Records for the exercise below:

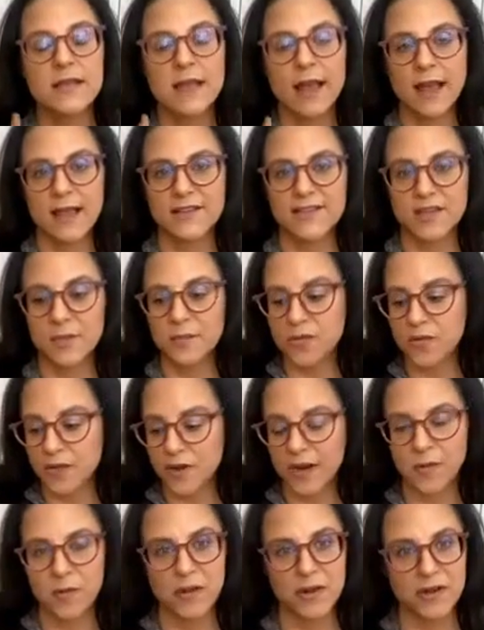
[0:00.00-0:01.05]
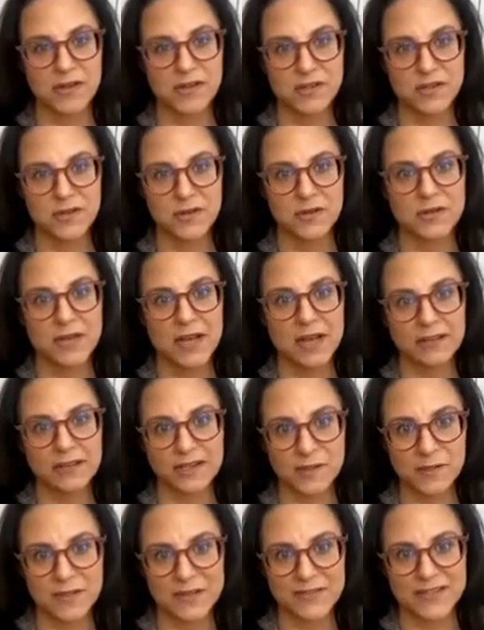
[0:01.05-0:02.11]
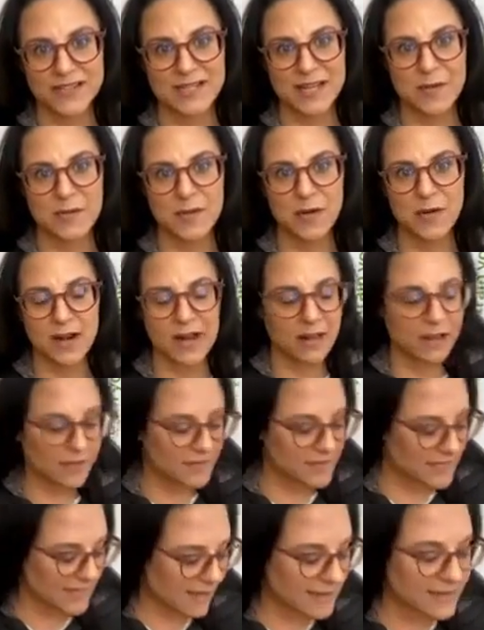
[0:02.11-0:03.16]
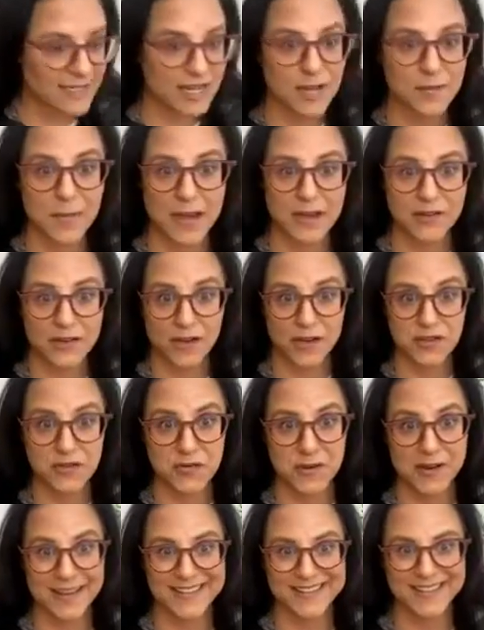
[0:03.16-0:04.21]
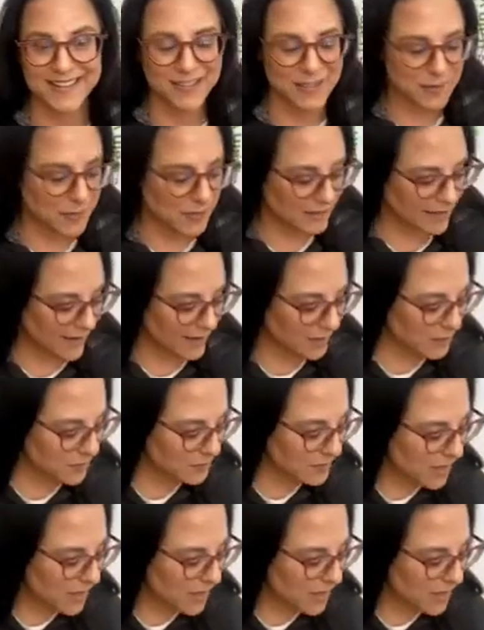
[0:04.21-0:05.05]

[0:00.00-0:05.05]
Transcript: At some point, we're going to do a little bit of a demo, and I'll have Sassy, my dog, join us a little bit later.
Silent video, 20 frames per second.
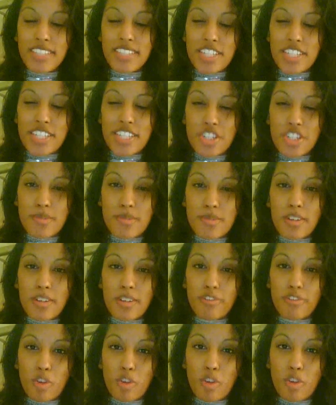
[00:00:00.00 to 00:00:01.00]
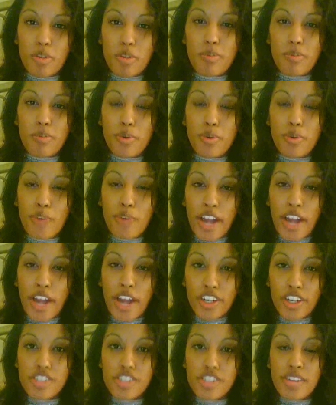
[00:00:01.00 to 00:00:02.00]
relationships are formed
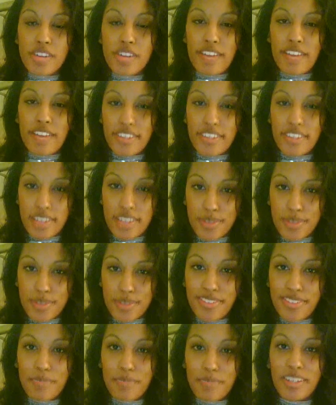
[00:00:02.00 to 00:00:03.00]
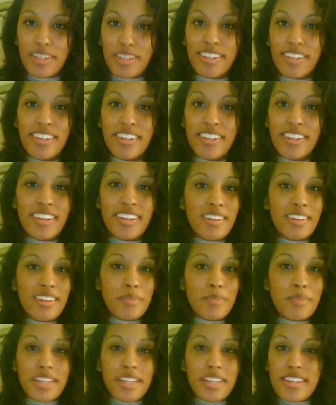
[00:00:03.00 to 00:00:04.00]
prior to having sex with someone
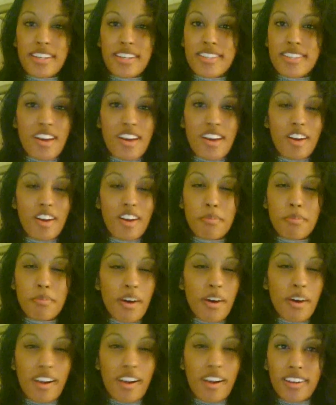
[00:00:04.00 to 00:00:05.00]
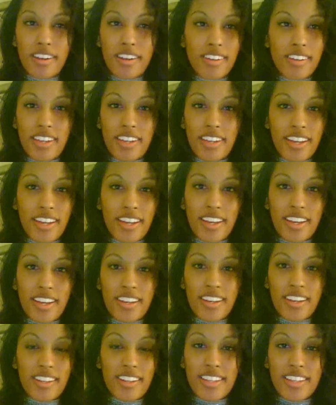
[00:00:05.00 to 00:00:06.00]
because our bond
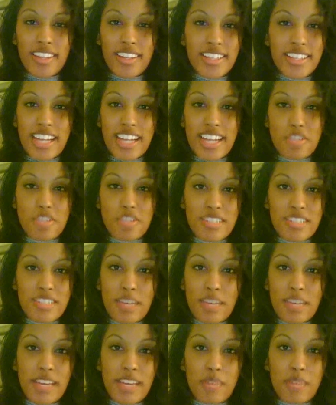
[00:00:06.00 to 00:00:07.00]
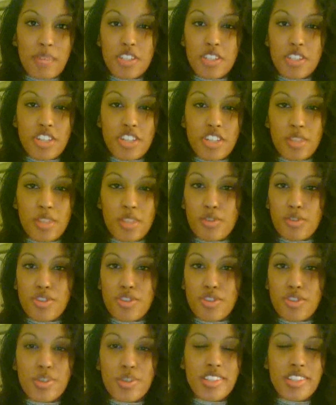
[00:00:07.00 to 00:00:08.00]
and the attachments that we had with each other
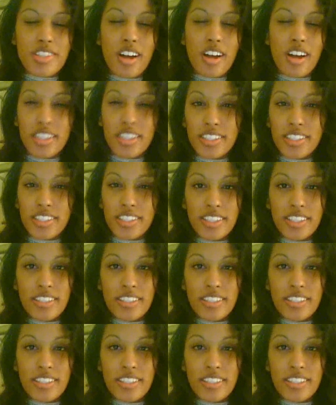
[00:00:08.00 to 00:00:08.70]
were so solid,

End of Records for the exercise.

▶ Work instruction:
Without including any picture, set down the listing above exactly as it appears.

▶ Written answer:
[0:00.00-0:01.05]
[0:01.05-0:02.11]
[0:02.11-0:03.16]
[0:03.16-0:04.21]
[0:04.21-0:05.05]

[0:00.00-0:05.05]
Transcript: At some point, we're going to do a little bit of a demo, and I'll have Sassy, my dog, join us a little bit later.
Silent video, 20 frames per second.
[00:00:00.00 to 00:00:01.00]
[00:00:01.00 to 00:00:02.00]
relationships are formed
[00:00:02.00 to 00:00:03.00]
[00:00:03.00 to 00:00:04.00]
prior to having sex with someone
[00:00:04.00 to 00:00:05.00]
[00:00:05.00 to 00:00:06.00]
because our bond
[00:00:06.00 to 00:00:07.00]
[00:00:07.00 to 00:00:08.00]
and the attachments that we had with each other
[00:00:08.00 to 00:00:08.70]
were so solid,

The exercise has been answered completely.